This page describes the most common problems we see relating to the appearance of the outer ear in children.
Most problems occur from birth either as isolated deformities or as part of a broader range of issues. If some of these deformities appear together then they are often given a collective name to make diagnosis and discussion easier. Terms such as craniofacial microsomia or Treacher Collins syndrome are two of the more common conditions that we see.
Craniofacial Microsomia
Craniofacial Microsomia is an umbrella term used to describe a range of abnormalities that generally affect the development of the skull (cranium) and face. ‘Microsomia’ means abnormal smallness and can affect a variety of areas.

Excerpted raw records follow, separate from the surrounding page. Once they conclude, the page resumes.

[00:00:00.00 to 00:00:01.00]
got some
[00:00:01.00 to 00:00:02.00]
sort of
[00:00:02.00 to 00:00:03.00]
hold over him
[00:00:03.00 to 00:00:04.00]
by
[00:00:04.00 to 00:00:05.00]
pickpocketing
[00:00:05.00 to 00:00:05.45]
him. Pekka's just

The jaw – both upper and lower jaws – can be underdeveloped which may causes problems with breathing, feeding and speech. Rarely, there may also be a cleft palate and problems with tooth development. The mouth may be wider than normal and missing some of the muscles surrounding it, leaving it weak and slanted downwards on the affected side.

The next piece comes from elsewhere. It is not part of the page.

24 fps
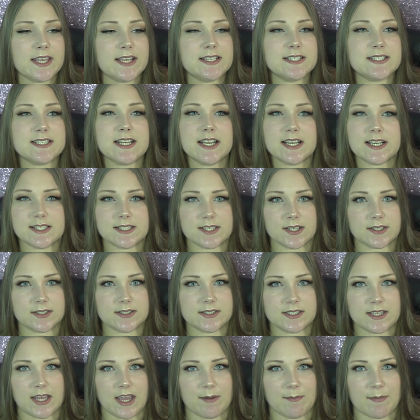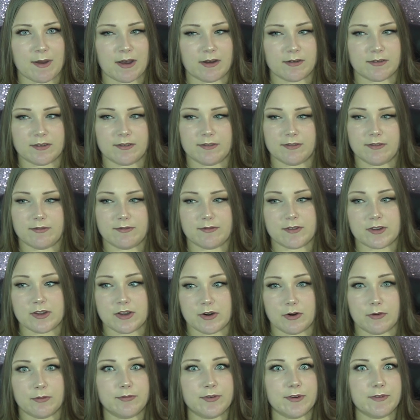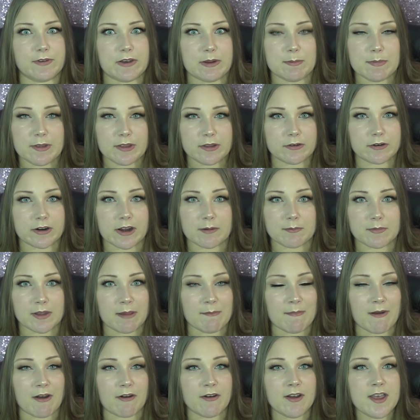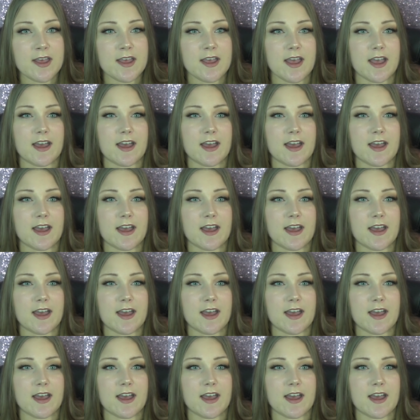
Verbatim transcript: these nic salts came out and, you know, fifty milligram came out,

If the skull bones are affected, the forehead and cheek on one side may appear flattened and the eye socket may be smaller than usual or out of place. Occasionally, the eye on the affected side may also be smaller or absent. The ear on the affected side may be an abnormal shape, smaller than usual (microtia) or absent. The ear canal may also be absent resulting in associated hearing loss. There are also sometimes skin tags in front of the ear although these do not interfere with hearing but can potentially be removed..
The soft tissues of the cheek can be underdeveloped causing further asymmetry and sometimes other areas of the body can be affected, but children are given a full check-up and diagnostic tests to confirm or rule out any other problems.
Treacher Collins Syndrome
Treacher Collins Syndrome is the name given to a birth defect which may affect the size and shape of the ears, eyelids, cheek bones, and upper and lower jaws. It can be very mild making it almost undetecable at birth but can also be severe enough to impact on a child’s, breathing, eating and hearing. The extent of facial deformity varies from one affected individual to another.

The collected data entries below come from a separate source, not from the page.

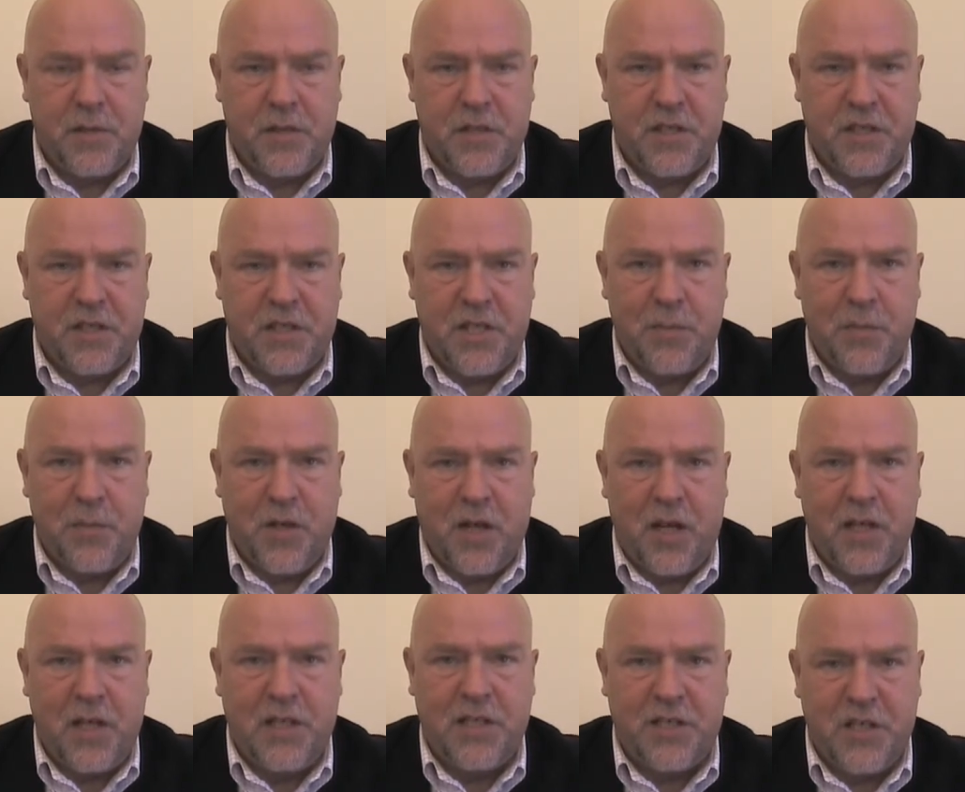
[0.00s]

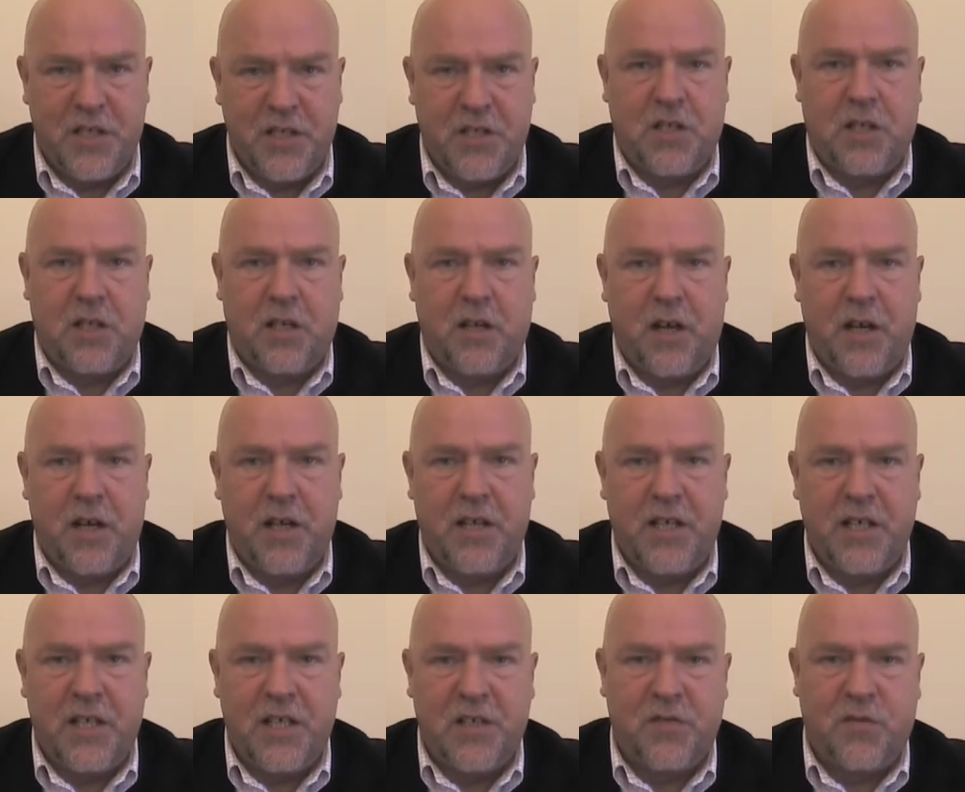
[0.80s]
stimulate additional
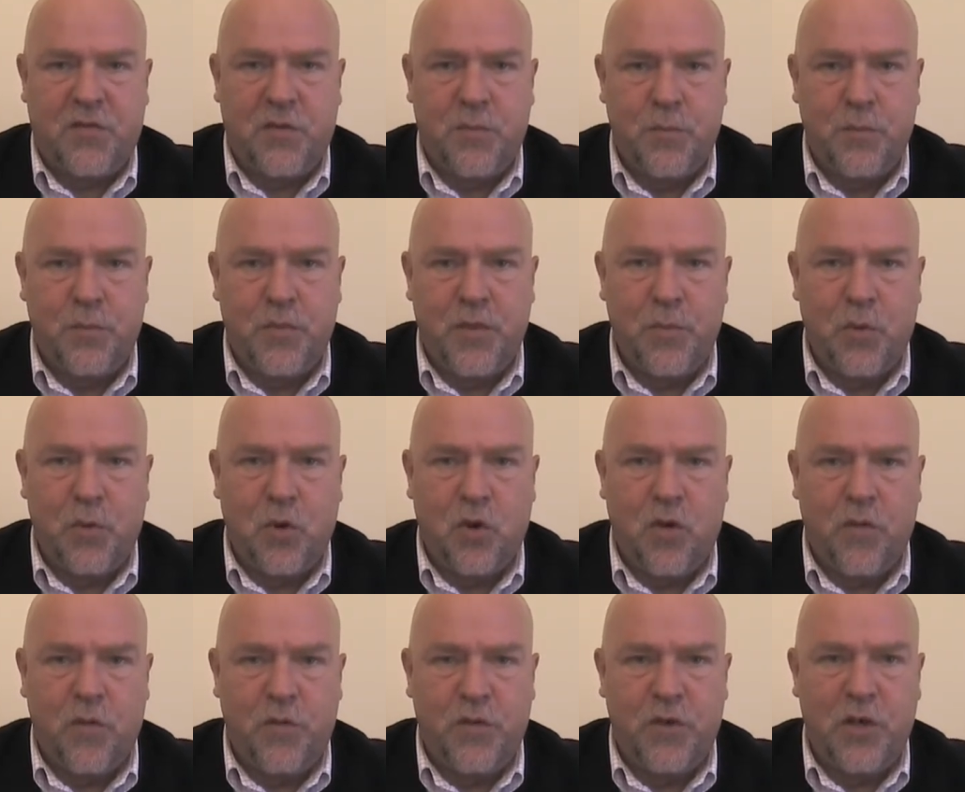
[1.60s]
ideas from the
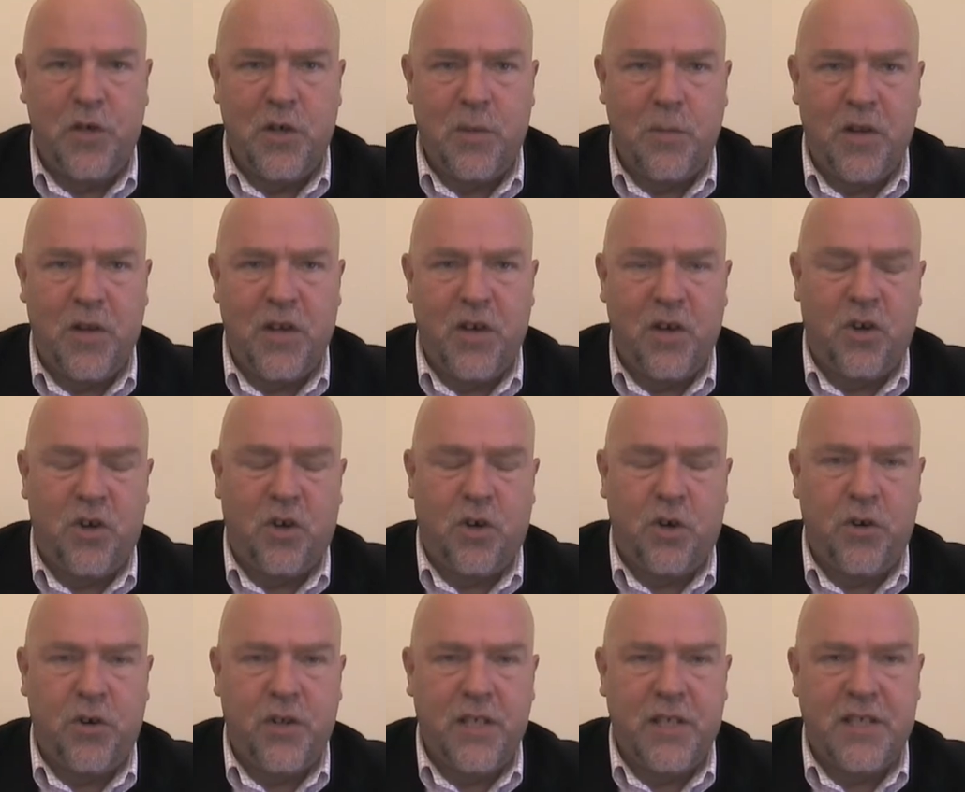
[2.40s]
more verbally
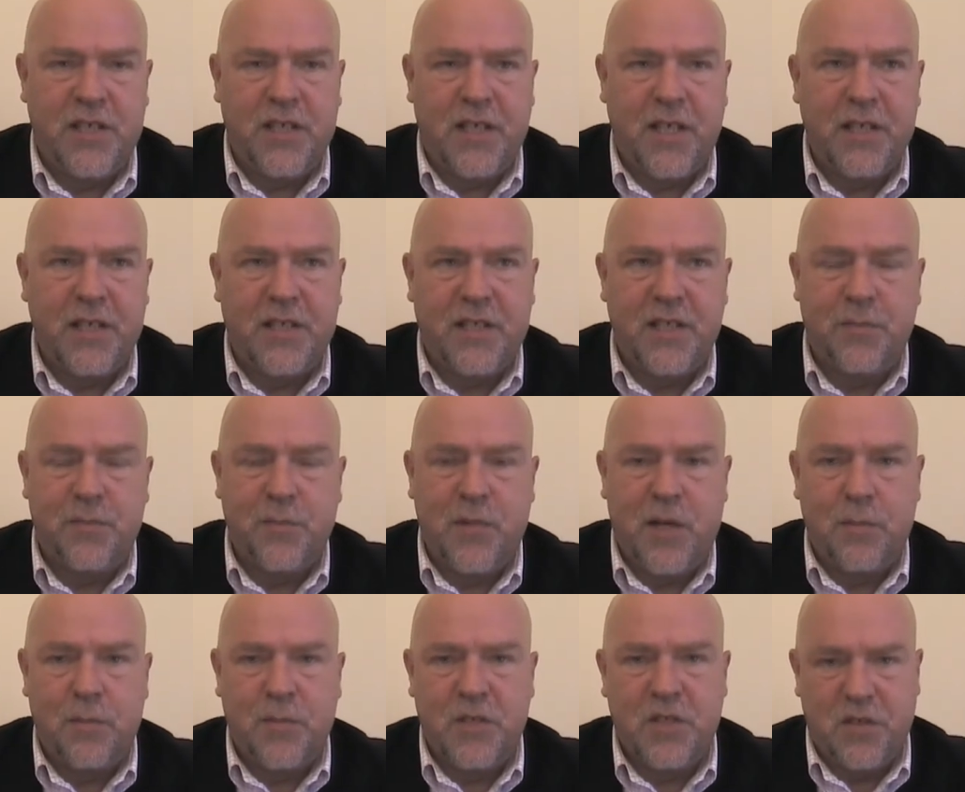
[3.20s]
orientated
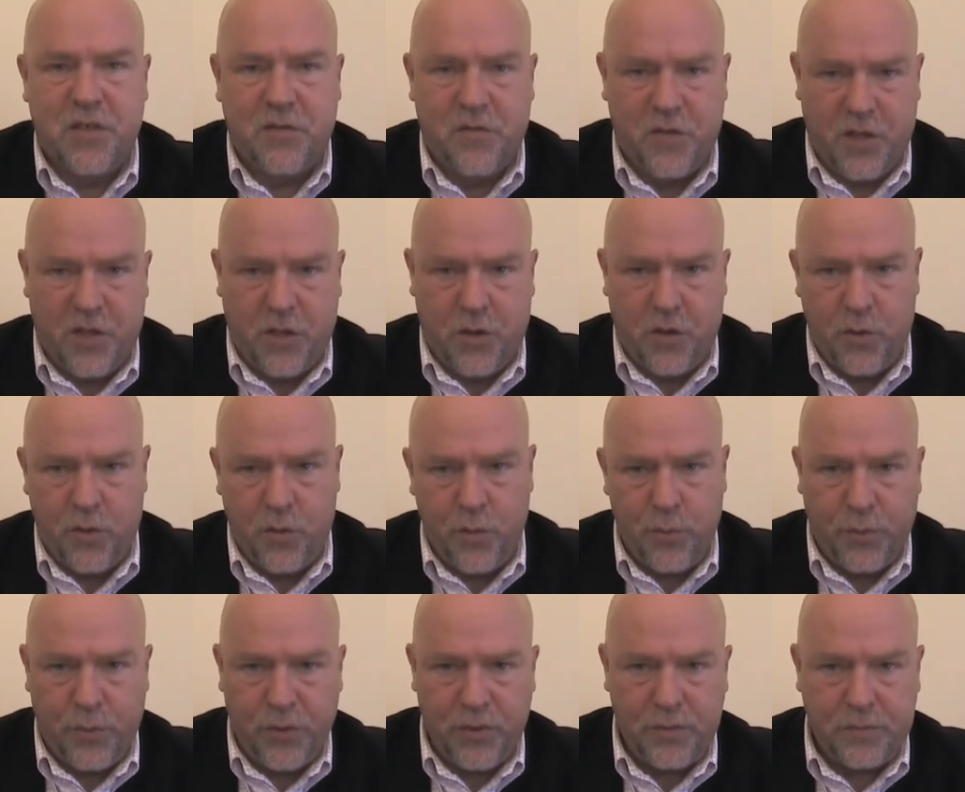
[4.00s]
members of the
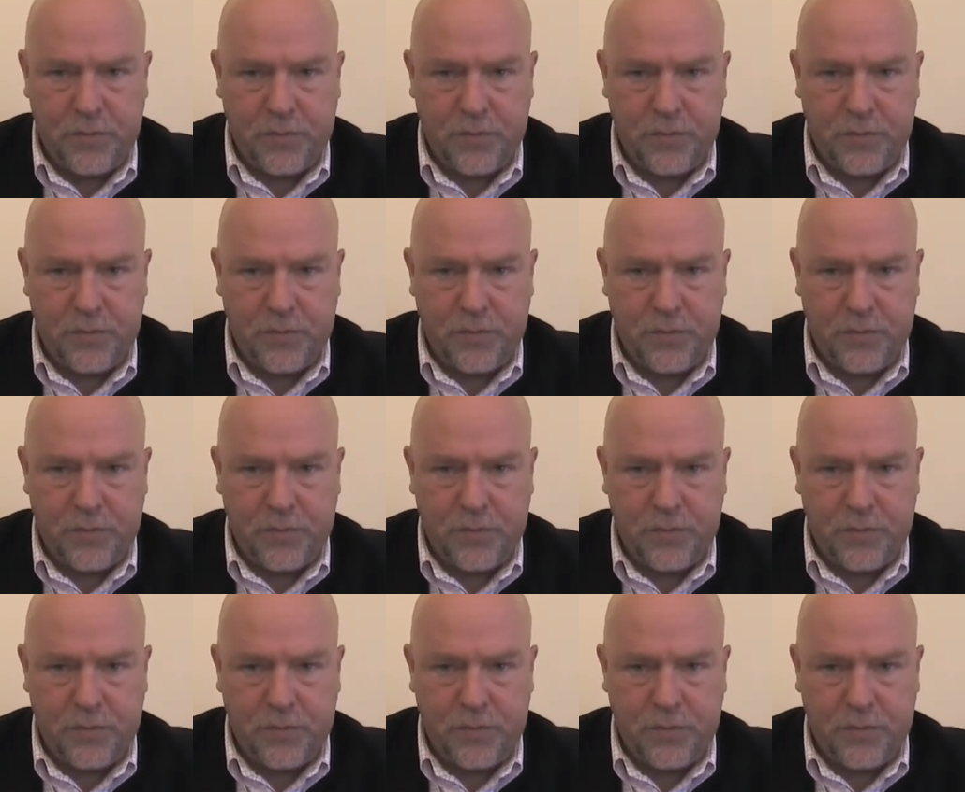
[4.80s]
group.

We will do our best to discuss any associated problems with you as soon as possible after receiving your child’s referral to our service.
Whilst we will be focusing primarily on your child’s ear(s) and hearing, other associated issues might need to discuss. Our team have a wealth of knowledge, experience and contacts within the greater NHS to ensure that your child can receive all the necessary expertise in an efficient and timely manner.